I suspect this is related to STRICT_DEVMEM=y in the kernel config which allows reading /dev/mem for read-only access to architecture-specific subset of the physical address (eg, PCI, BIOS code and data regions on x86, etc). It’s plausible that dmidecode needs an update for the newer kernel. Perhaps if you haven’t already, you should use ‘base: core18’ for qabro and then stage-packages dmidecode, which will now come from Ubuntu 18.04 and hopefully work with the newer kernels.

ogra · December 17, 2019, 12:25pm

beyond what jamie said, you should generally be putting the sudo on the first command (before snap run... ) the way you call it abve execs sudo from inside the snap shell env which might or might not cause unexpected results…

ePierre · December 18, 2019, 8:18am

I’ve updated core: base18 in my snapcraft.yaml a while ago, and am already staging dmidecode from there, so my snap is already running dmidecode 3.1.

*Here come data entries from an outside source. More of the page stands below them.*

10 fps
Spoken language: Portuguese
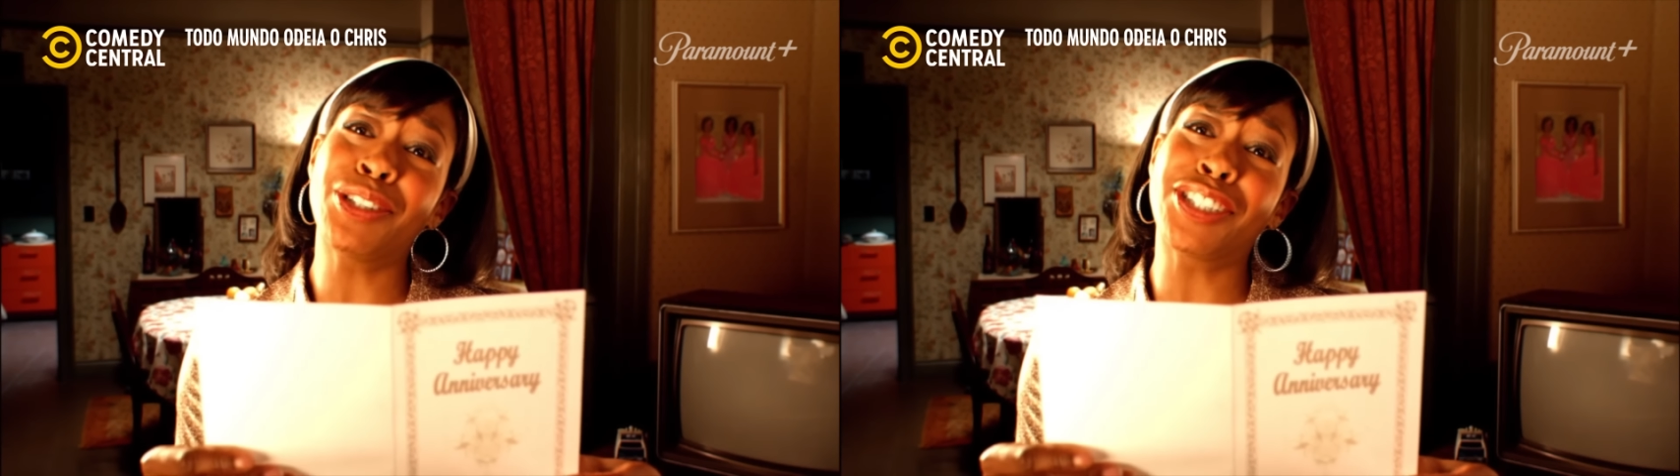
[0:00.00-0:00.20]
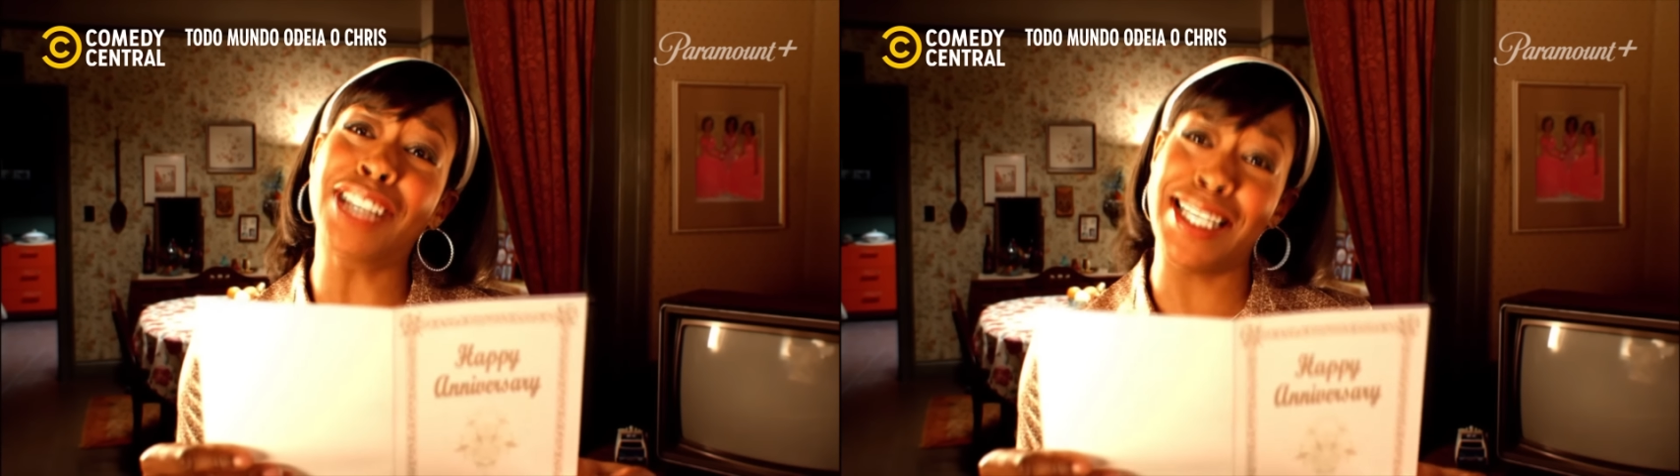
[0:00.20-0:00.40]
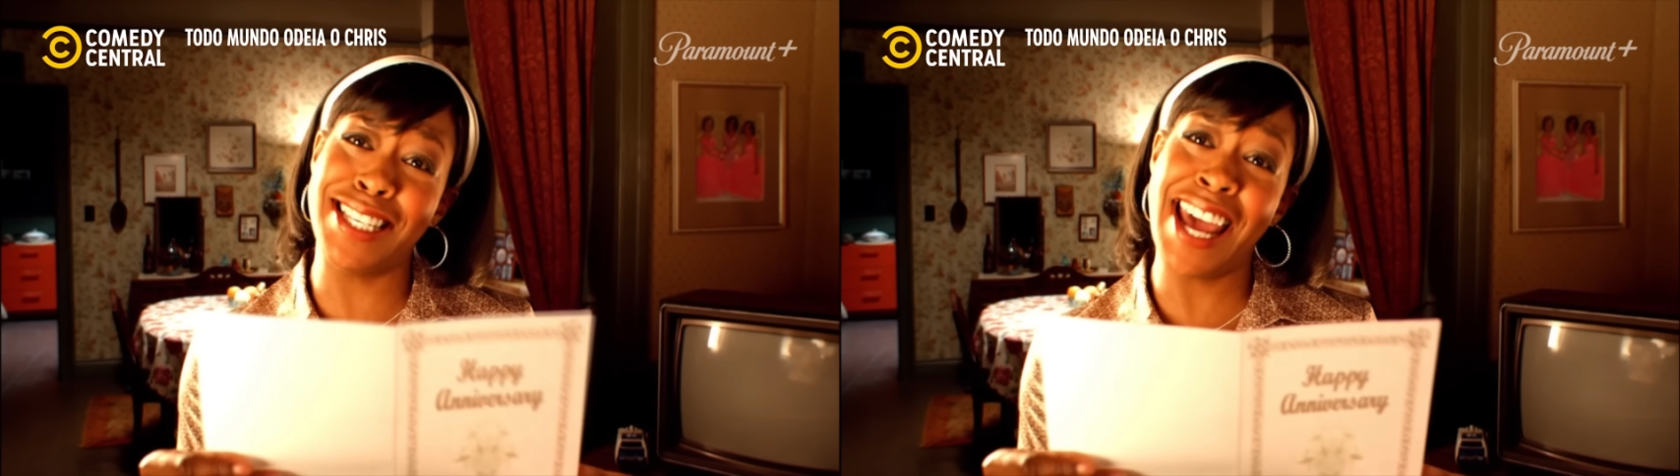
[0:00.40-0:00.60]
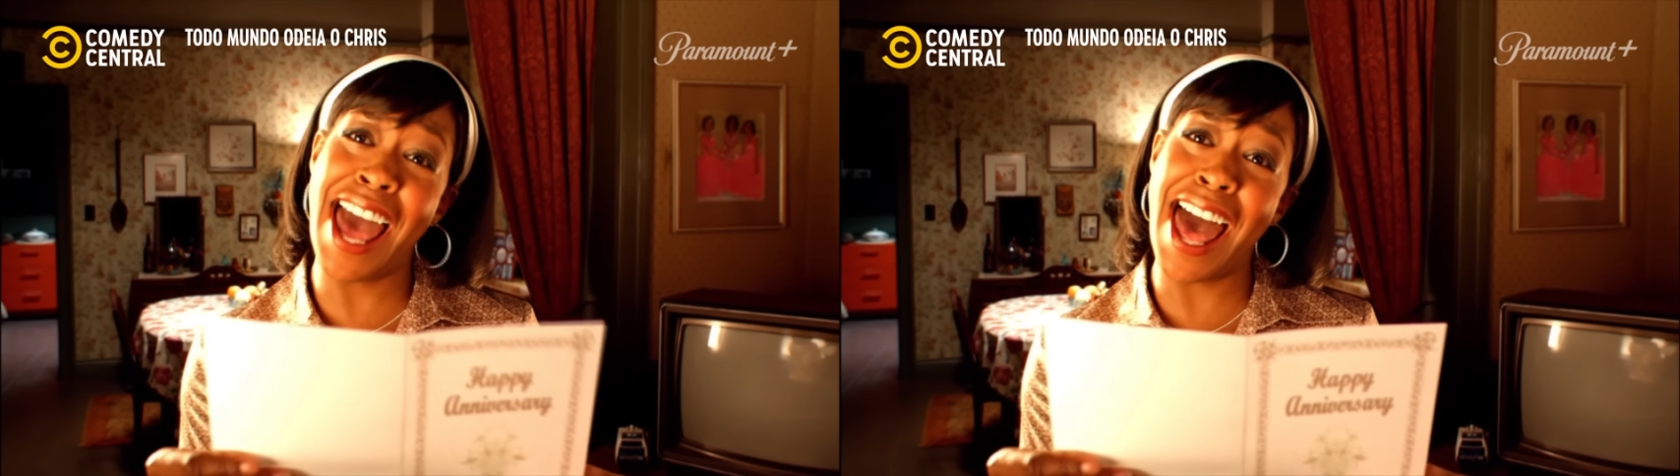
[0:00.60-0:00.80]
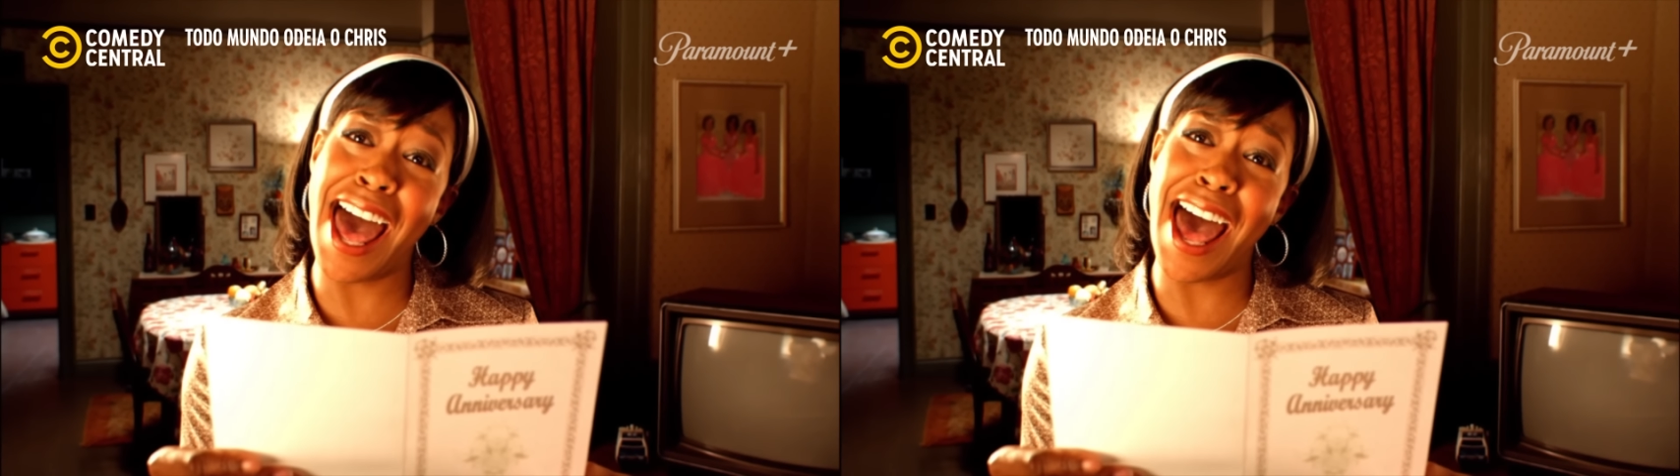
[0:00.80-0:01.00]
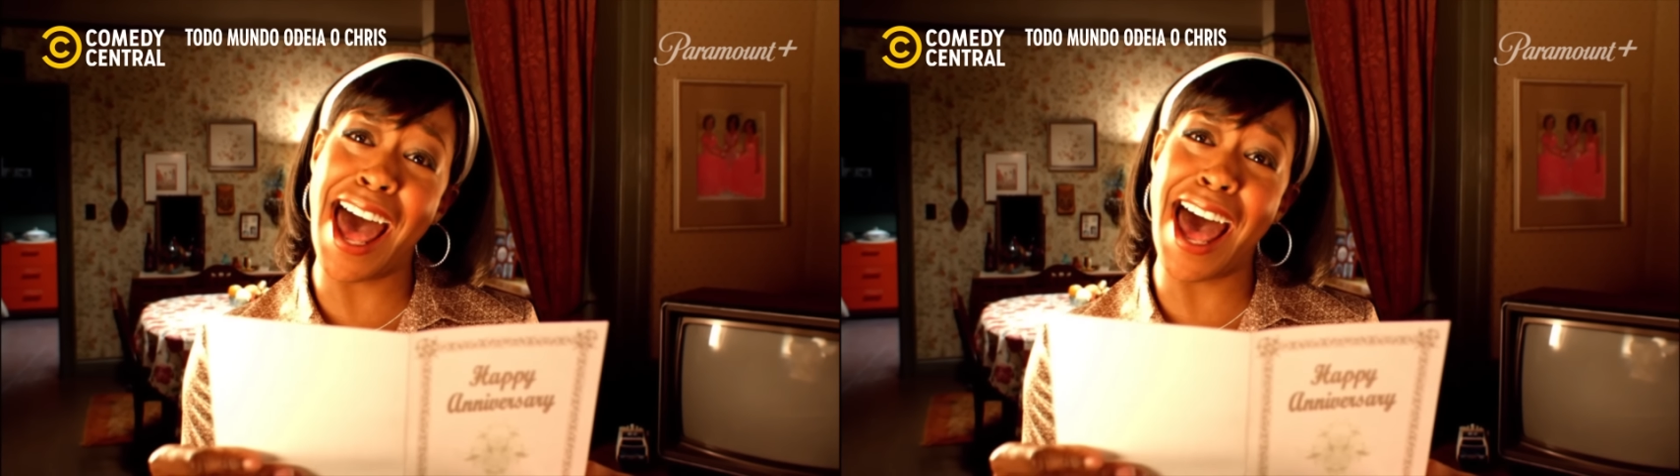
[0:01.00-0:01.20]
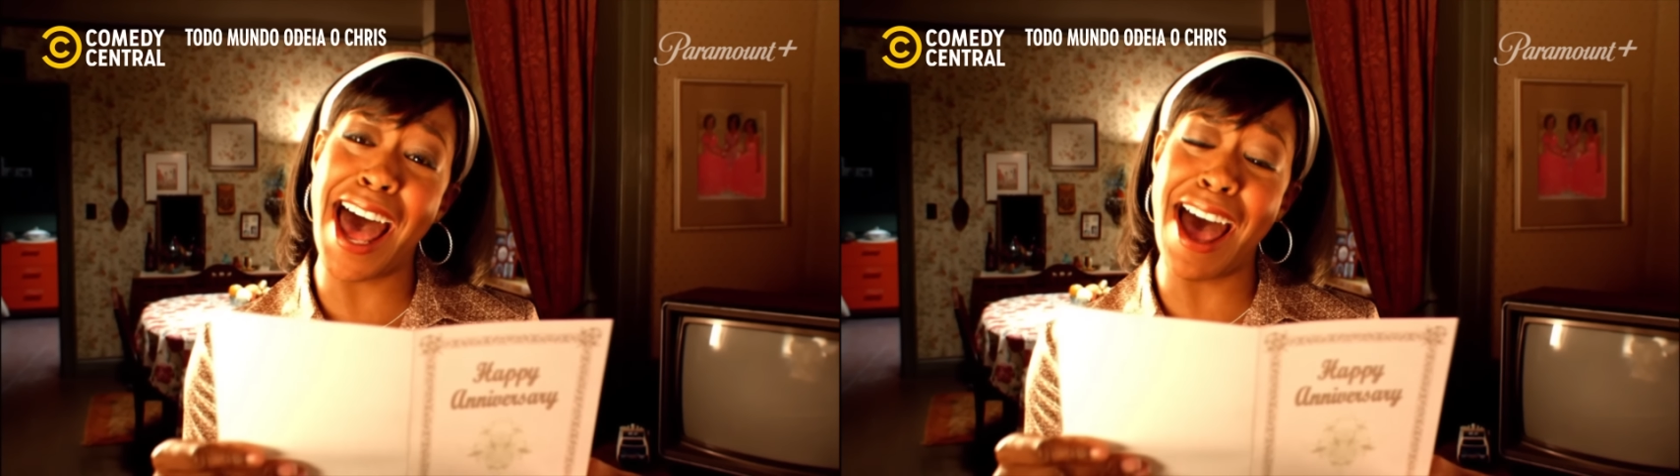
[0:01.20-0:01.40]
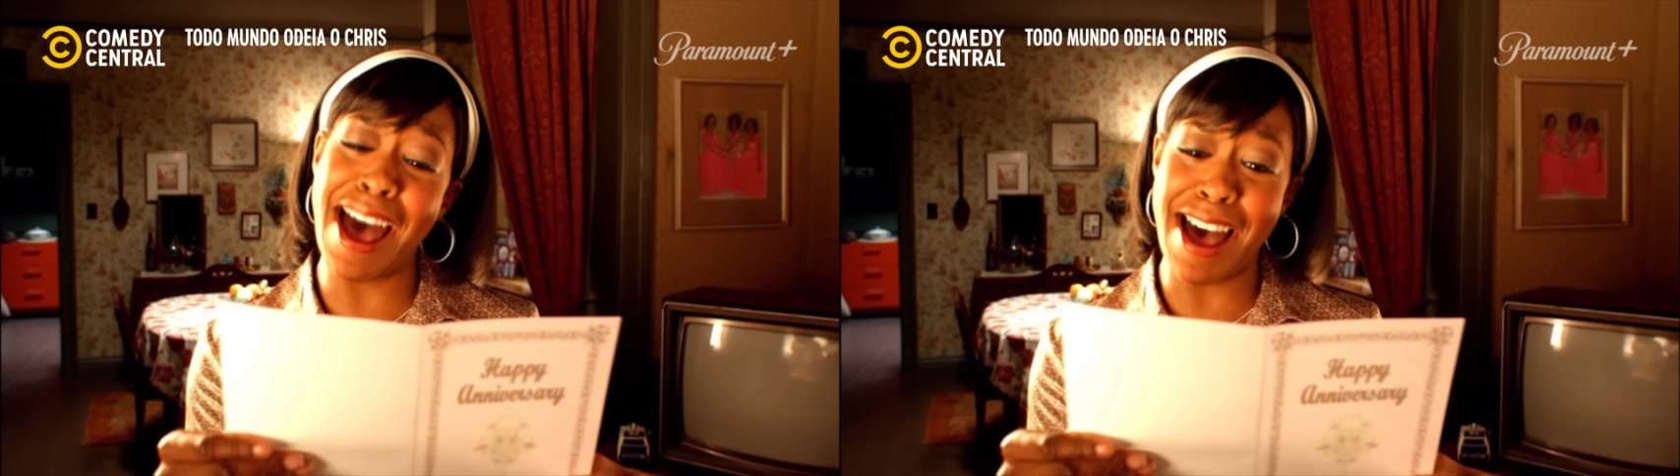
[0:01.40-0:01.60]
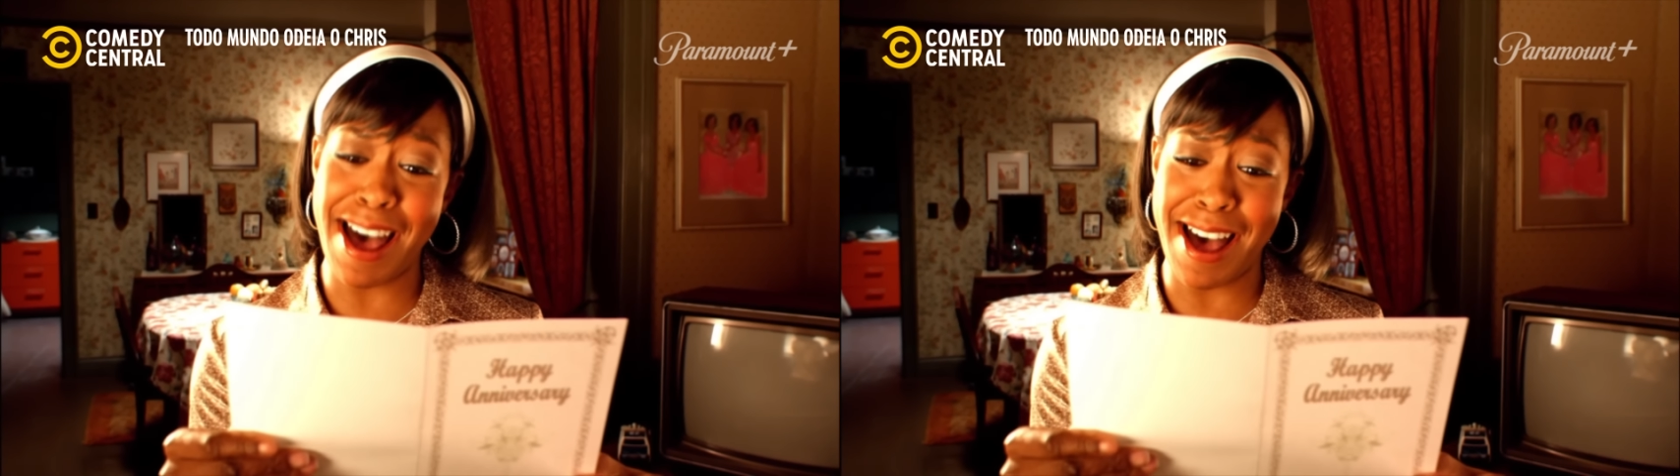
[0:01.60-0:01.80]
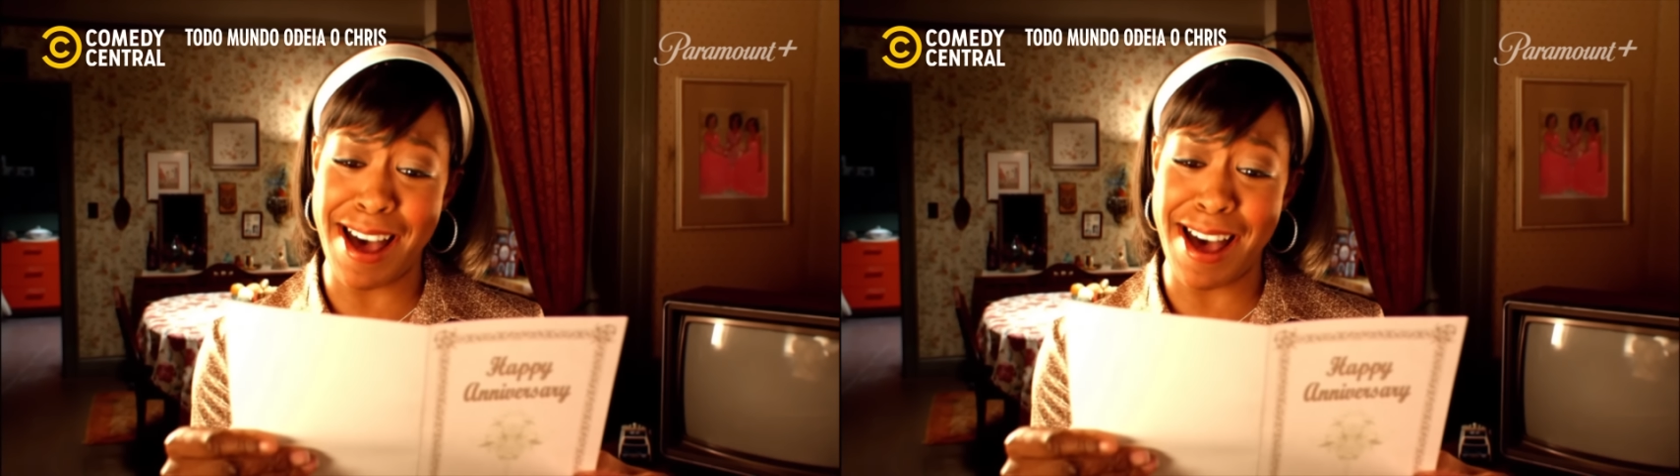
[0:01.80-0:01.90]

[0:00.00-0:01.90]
precisava.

Just for the record, I’m trying to run this on a Raspberry Pi 3 with the latest Ubuntu Core 18 I found on ubuntu.com. uname -a returns 4.15.0-1052-raspi2 #56-Ubuntu SMP PREEMPT Tue Nov 26 15:37:05 UTC 2019 armv7l armv7l armv7l GNU/Linux

Thanks for the feedback @ogra. I tried the following:

pieq@localhost:~$ sudo snap run --shell qabro
root@localhost:/home/pieq# /snap/qabro/x1/usr/sbin/dmidecode -s system-manufacturer
/dev/mem: Operation not permitted
/dev/mem: Bad file descriptor
root@localhost:/home/pieq# /snap/qabro/x1/usr/sbin/dmidecode -V                    
3.1
root@localhost:/home/pieq# /snap/qabro/x1/usr/sbin/dmidecode   
# dmidecode 3.1
Scanning /dev/mem for entry point.
/dev/mem: Operation not permitted
/dev/mem: Bad file descriptor

Seems like I’m getting the same result

Also, I was originally using sudo inside my snap, because my snap application is running some pretty basic stuff, and only requires sudo for the dmidecode command… If I run my snap as sudo, it creates other problems (if I remember correctly, haven’t tried that in a while).